For these people, for what ever reason, one solution is chosen over another.

In that case, for them, there is no right or wrong, just "Accepted".

We all see this and sigh... and move on.

Please remember, I posted:
An explanation
The Code and SQL
A Sample.
Is it possible, that the poster could have preferred this approach?, however inefficient?
You can ask them.

Just perhaps, they wanted something they could just drop into their app, however inefficient?
You have to ask them.

Perhaps the poster has made a mistake.
You can contact the support staff:
..and request that the question be re-opened.
I have no objection.

Now please don't misunderstand ME on this:
If you had dedicated this much "persuasive energy" into you first post,....... (drumroll)
...I would have been too embarrassed to even post mine!

Good night my friend!

Jeffrey Cornell Coachman
>If you count, I believe that I have admitted at least 3 times that Abs() would have been more efficient.
Sorry - I missed that.  I would never have spent so much time on this if I had picked that up from your posts - and yes, you are 100% right - I meant 'inefficient' - sorry about that too - my fault entirely.  Perhaps we could have avoided this entire post if I'd been clearer !!!!!
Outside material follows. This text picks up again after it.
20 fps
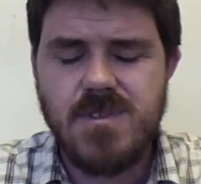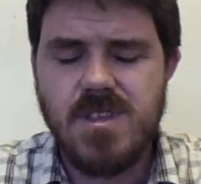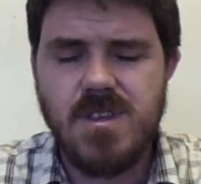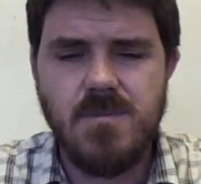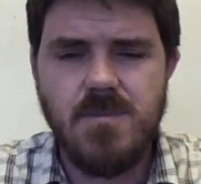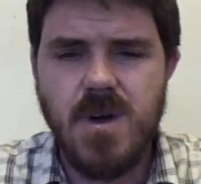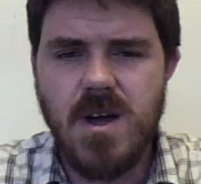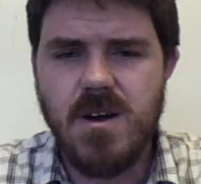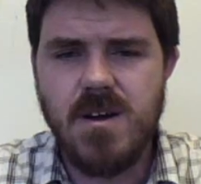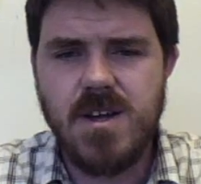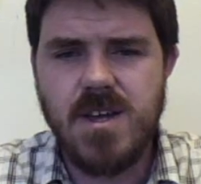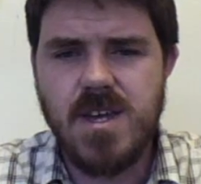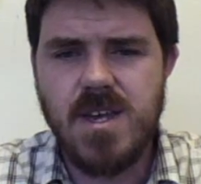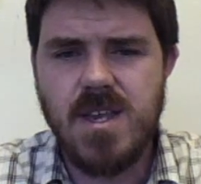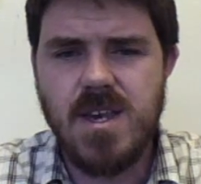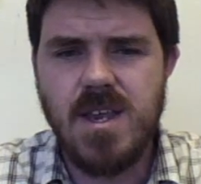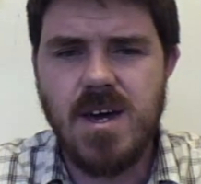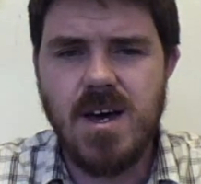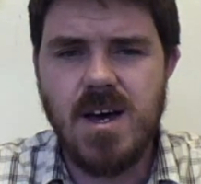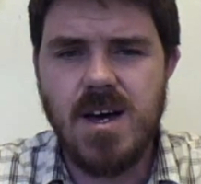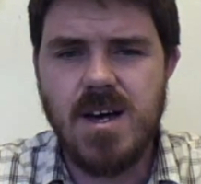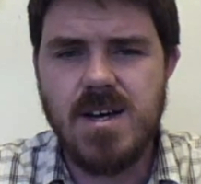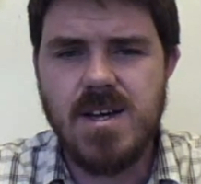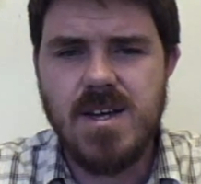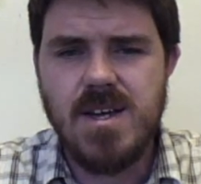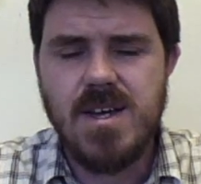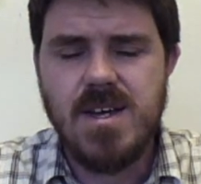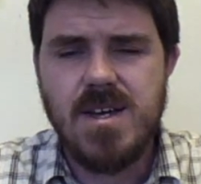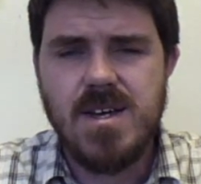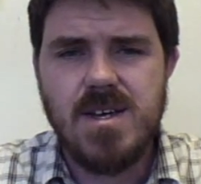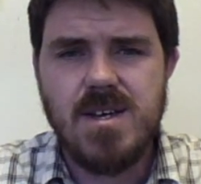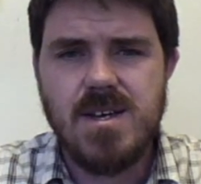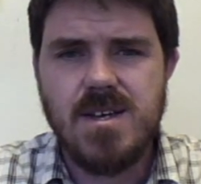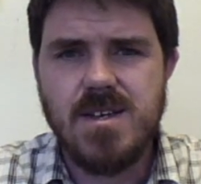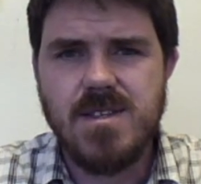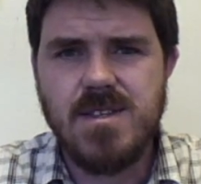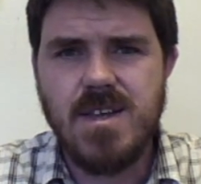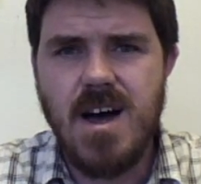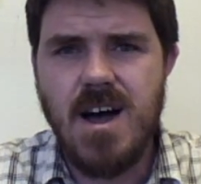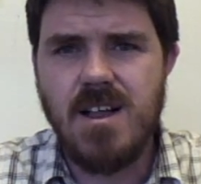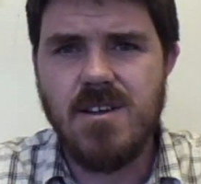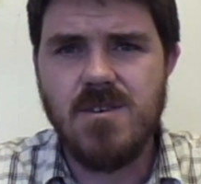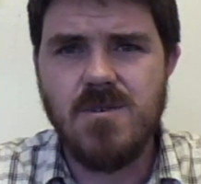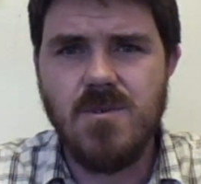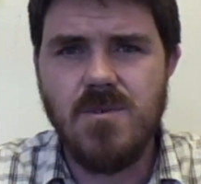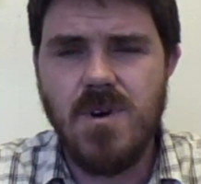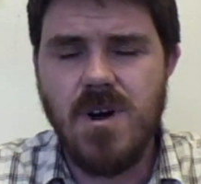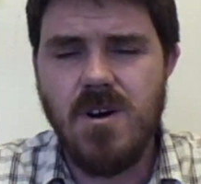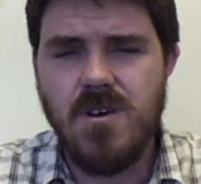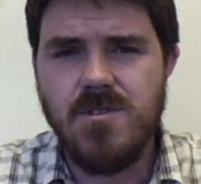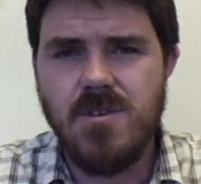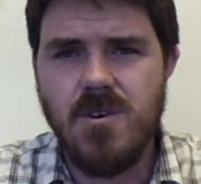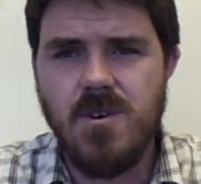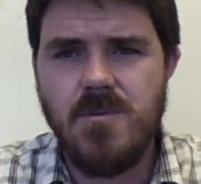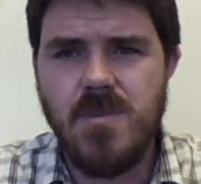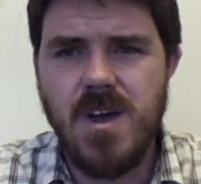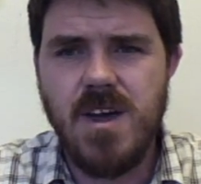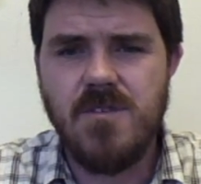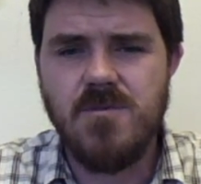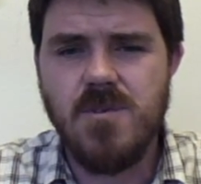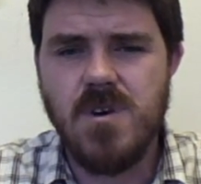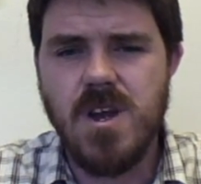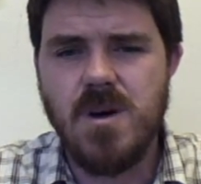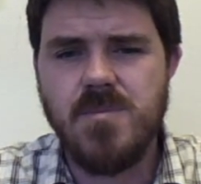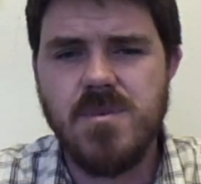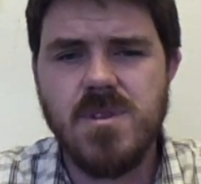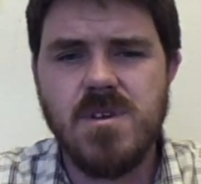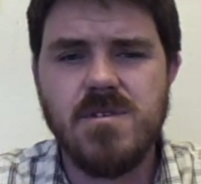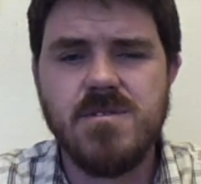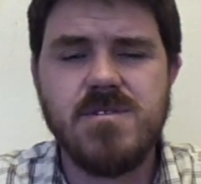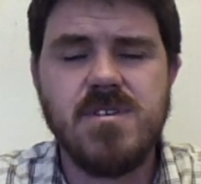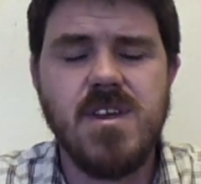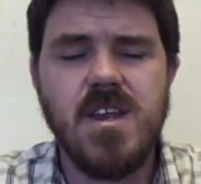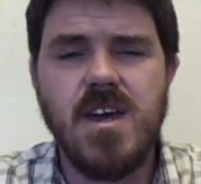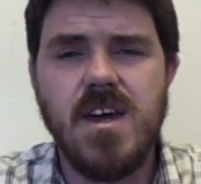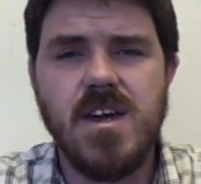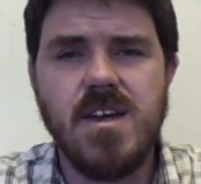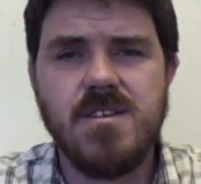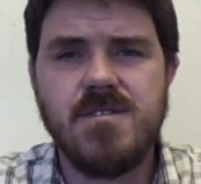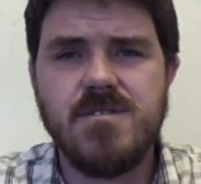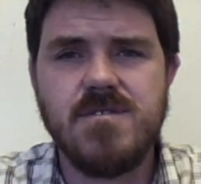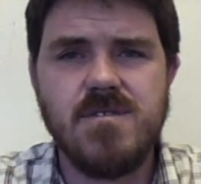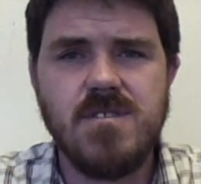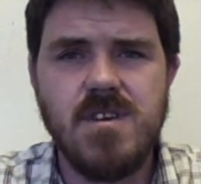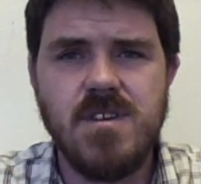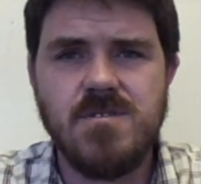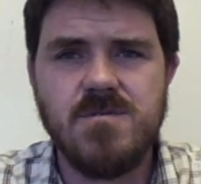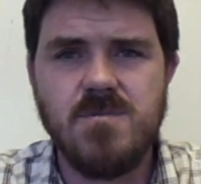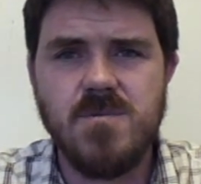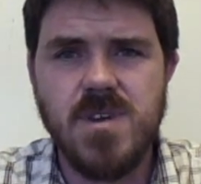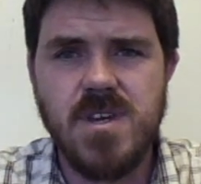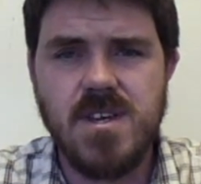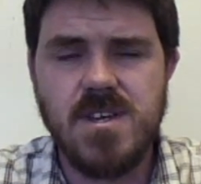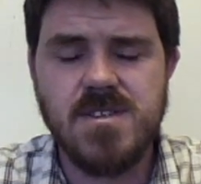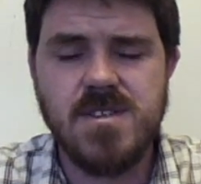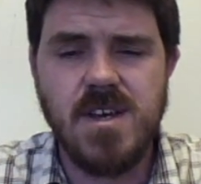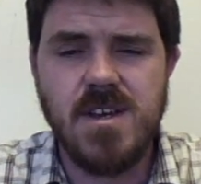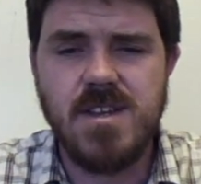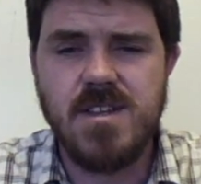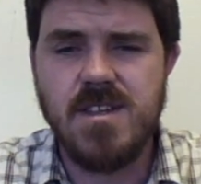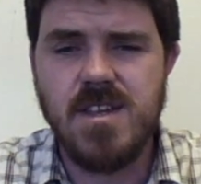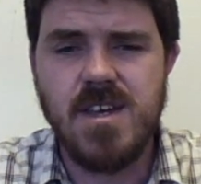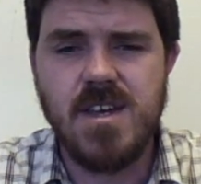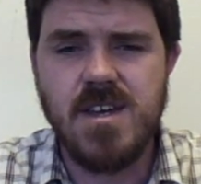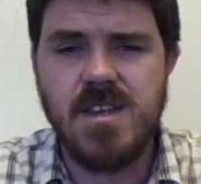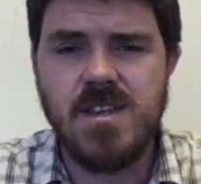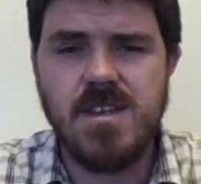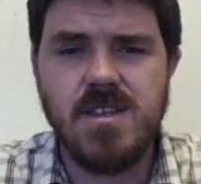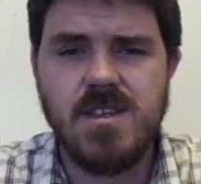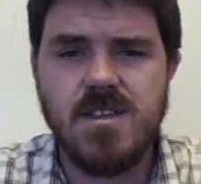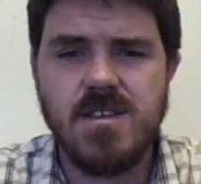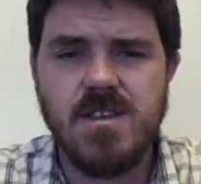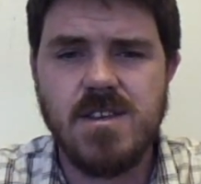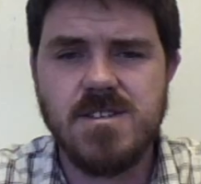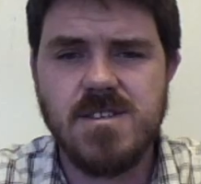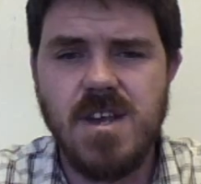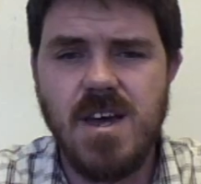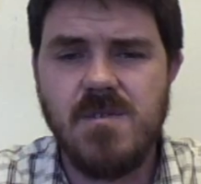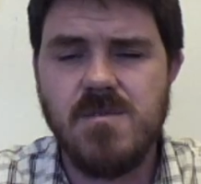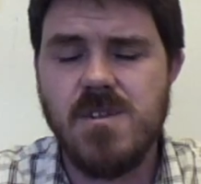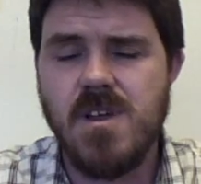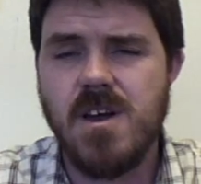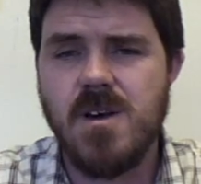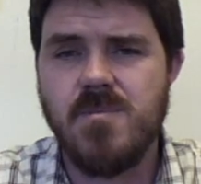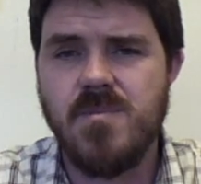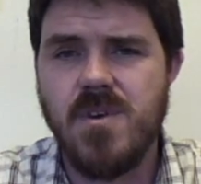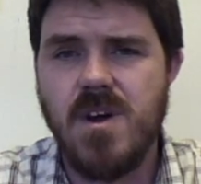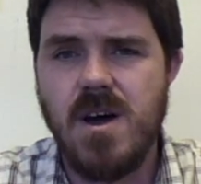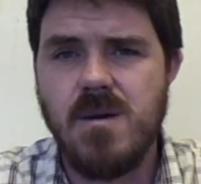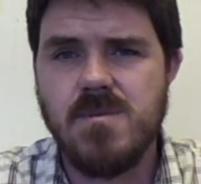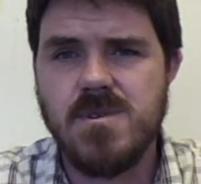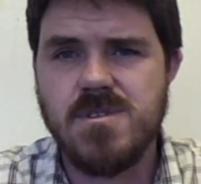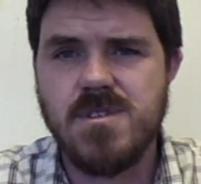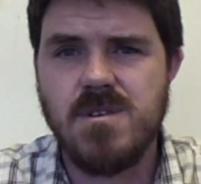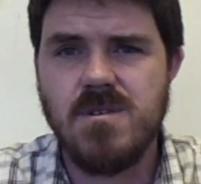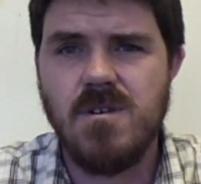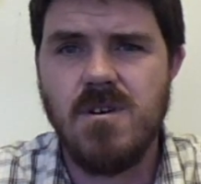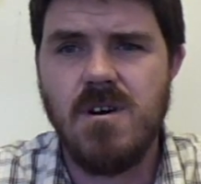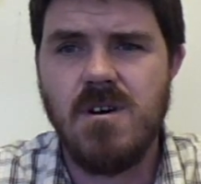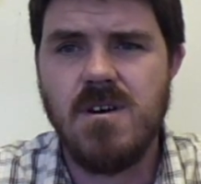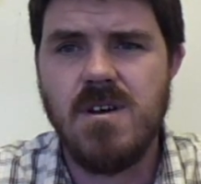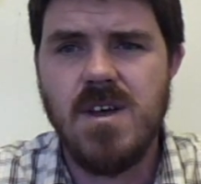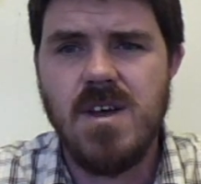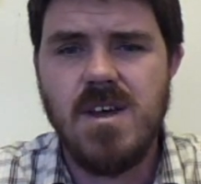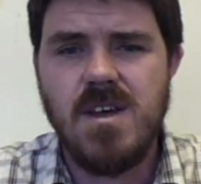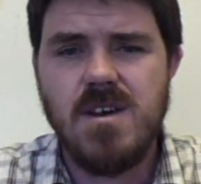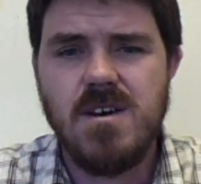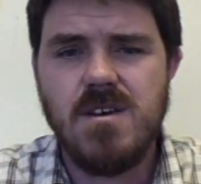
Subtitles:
The American dollar, although it may have went up a little today, it's weak as anything, and it doesn't have a lot of promise at all.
Hey - I don't care at all about what cmcltd accepted or didn't accept - you're completely welcome to the points and I'm not disputing that.  I'm just happy that you (Jeff) DO actually understand that ABS would have been more efficient !!! :) ... phew!!!!!  Glad I got that off my chest !!

See you round !!!  ROUND(CU)  :)

Jeffrey CoachmanMIS LiasonCommented:

I think that evereyone has a something they can contribute to this world, no matter how small or large.